There were screams as the corelings rose, and many took a step backwards, their resolve faltering. Terror threatened to defeat the Hollowers before the battle even began. A few tips from the Painted Man on where and how to strike were meagre against the weight of a lifetime of fear.
The Painted Man noticed Benn shaking. One of his pants legs was soaked and clinging to his twitching thigh, and not from the rain. He dismounted and stood before the glassblower.
‘Why are you out here, Benn?’ he asked, raising his voice so others could hear.
‘M-my d-daughters,’ Benn said, nodding back towards the Holy House. It looked as if the spear he held was going to vibrate right out of his hands.
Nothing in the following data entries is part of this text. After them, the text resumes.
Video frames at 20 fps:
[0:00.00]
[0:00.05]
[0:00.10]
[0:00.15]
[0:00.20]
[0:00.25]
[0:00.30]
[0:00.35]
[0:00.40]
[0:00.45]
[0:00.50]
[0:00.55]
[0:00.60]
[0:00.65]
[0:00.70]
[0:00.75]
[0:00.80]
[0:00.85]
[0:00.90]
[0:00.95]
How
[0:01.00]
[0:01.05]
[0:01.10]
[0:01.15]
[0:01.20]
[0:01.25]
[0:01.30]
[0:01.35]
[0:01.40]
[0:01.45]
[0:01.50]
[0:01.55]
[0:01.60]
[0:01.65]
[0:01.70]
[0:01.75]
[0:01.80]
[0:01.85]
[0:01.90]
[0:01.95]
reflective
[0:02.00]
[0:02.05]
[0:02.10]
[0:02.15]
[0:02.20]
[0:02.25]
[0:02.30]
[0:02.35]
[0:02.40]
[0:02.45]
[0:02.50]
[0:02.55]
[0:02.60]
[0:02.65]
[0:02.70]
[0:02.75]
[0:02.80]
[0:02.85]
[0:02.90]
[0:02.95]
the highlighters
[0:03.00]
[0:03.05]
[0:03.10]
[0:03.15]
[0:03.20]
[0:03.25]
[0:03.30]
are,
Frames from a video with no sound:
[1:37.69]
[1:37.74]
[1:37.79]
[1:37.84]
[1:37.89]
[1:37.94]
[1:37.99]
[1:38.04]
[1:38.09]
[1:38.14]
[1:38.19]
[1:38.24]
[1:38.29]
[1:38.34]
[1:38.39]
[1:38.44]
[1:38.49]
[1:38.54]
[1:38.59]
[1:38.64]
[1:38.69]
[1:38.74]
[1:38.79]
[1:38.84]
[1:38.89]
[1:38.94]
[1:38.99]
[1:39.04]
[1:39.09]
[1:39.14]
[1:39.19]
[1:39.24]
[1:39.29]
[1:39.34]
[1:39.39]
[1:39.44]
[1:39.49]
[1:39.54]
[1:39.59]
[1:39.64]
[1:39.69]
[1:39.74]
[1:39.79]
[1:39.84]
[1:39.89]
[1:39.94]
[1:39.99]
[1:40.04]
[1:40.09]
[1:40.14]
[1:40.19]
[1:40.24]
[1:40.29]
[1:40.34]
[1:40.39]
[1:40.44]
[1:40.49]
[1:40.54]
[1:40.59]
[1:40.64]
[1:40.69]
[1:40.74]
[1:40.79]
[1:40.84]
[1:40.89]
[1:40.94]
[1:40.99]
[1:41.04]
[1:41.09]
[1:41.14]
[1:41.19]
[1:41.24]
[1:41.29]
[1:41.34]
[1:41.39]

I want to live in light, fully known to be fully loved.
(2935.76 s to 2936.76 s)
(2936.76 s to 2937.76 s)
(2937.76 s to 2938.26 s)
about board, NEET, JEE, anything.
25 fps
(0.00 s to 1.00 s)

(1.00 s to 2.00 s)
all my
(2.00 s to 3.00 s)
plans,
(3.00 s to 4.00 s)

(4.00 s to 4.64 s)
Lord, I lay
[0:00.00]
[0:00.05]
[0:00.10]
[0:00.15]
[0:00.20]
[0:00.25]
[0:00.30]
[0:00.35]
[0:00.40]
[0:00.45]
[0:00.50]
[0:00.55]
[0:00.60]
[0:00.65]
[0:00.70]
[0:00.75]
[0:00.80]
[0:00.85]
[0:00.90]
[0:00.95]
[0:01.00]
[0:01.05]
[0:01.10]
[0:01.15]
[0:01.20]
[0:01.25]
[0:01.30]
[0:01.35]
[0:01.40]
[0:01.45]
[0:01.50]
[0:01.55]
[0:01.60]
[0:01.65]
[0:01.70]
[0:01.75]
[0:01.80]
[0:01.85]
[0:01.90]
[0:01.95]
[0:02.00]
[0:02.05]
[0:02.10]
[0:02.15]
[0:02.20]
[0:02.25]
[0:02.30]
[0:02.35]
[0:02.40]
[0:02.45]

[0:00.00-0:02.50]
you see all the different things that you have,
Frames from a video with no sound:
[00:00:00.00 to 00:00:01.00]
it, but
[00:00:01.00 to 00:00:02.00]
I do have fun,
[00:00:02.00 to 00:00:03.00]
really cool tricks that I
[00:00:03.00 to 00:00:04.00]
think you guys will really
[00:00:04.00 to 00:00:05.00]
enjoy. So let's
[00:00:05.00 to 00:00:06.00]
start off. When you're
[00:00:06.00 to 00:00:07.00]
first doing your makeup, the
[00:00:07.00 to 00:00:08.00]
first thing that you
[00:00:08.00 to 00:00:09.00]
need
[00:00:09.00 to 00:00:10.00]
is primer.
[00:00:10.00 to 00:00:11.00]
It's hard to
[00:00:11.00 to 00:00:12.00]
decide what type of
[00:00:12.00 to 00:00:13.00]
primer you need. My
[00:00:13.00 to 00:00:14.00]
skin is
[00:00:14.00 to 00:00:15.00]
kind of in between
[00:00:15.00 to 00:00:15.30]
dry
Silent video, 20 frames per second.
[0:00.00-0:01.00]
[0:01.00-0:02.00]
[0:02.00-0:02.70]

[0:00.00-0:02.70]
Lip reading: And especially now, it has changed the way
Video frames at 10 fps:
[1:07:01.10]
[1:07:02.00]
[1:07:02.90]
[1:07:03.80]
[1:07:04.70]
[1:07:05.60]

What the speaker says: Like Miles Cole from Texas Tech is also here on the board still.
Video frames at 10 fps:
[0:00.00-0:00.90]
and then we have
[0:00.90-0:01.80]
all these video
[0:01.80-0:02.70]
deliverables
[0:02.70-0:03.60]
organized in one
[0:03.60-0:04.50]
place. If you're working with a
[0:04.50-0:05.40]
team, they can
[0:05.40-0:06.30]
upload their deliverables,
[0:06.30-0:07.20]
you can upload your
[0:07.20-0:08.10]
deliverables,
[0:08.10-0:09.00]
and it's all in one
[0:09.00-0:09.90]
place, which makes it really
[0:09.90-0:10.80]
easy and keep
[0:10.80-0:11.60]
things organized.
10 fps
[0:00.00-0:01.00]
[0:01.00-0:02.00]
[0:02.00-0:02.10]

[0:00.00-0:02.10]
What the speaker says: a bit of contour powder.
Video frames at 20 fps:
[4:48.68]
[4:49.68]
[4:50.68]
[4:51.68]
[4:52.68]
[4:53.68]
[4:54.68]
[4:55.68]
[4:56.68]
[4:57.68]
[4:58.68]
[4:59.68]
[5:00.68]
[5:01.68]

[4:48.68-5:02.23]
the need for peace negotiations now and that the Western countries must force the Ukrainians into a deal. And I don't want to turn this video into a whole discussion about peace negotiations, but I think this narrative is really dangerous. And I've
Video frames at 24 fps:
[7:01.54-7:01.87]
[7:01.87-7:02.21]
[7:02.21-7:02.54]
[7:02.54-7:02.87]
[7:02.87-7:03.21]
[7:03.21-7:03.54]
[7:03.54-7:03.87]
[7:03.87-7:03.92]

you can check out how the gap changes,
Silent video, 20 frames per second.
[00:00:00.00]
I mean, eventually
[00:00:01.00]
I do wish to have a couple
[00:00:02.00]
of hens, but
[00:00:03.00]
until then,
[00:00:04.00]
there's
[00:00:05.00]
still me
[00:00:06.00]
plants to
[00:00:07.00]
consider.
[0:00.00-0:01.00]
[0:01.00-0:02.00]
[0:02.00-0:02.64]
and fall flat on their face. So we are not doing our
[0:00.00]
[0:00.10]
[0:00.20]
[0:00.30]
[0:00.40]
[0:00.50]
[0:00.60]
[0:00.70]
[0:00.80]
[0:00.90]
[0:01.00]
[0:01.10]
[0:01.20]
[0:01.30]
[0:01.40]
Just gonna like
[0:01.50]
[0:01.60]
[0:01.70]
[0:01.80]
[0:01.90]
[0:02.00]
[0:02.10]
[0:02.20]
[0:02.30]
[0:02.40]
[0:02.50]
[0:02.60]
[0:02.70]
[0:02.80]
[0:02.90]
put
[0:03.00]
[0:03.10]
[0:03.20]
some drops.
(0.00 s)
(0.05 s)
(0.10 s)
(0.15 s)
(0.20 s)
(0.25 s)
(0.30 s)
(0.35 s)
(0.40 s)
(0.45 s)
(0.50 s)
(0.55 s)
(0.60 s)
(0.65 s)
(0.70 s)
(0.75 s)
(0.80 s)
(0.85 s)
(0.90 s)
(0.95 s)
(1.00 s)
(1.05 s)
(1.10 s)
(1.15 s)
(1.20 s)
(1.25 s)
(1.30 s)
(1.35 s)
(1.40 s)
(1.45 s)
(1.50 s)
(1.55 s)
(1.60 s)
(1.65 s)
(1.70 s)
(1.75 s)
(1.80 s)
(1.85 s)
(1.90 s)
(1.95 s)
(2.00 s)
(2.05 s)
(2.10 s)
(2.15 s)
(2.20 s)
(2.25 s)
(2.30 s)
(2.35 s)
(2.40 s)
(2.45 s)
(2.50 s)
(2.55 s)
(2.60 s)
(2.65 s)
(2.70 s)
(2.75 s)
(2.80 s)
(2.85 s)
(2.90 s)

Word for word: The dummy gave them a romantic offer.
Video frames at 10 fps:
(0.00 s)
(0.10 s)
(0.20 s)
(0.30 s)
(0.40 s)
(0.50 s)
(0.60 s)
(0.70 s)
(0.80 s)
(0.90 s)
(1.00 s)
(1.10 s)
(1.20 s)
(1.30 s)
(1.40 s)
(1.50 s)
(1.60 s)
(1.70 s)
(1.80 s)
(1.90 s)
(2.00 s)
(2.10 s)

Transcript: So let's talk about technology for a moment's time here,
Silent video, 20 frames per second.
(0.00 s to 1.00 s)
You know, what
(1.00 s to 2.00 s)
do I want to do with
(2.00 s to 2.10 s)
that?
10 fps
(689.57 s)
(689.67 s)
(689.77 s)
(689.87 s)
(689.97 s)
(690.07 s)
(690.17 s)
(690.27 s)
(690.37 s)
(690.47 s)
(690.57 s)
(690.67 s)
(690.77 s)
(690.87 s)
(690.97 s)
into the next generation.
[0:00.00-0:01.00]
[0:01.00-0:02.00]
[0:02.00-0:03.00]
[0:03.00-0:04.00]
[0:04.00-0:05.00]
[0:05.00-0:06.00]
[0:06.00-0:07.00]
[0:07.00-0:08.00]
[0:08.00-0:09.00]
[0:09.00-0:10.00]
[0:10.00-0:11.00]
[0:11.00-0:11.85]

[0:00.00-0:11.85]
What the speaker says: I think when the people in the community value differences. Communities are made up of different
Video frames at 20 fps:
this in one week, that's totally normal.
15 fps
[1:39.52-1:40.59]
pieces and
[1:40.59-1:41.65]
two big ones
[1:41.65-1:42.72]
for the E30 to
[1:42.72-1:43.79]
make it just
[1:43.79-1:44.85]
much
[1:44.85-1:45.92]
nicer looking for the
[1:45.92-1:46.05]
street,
The Painted Man nodded. Most of the Hollowers were there to protect their loved ones lying helpless in the Holy House. If not, they would all be in the pen. He gestured to the corelings materializing in the square. ‘You fear them?’ he asked, louder still.
‘Y-yes,’ Benn managed, tears mixing with the rain on his cheeks. A glance showed others nodding as well.
The Painted Man stripped off his robes. None of the people had seen him unclad before, and their eyes widened as they took in the wards tattooed over every inch of his body. ‘Watch,’ he told Benn, but the command was meant for all.
He stepped from the circle, striding up to a seven-foot-tall wood demon that was just beginning to solidify. He looked back, meeting the eyes of as many Hollowers as he could. Seeing them watching intently, he shouted, ‘This is what you fear!’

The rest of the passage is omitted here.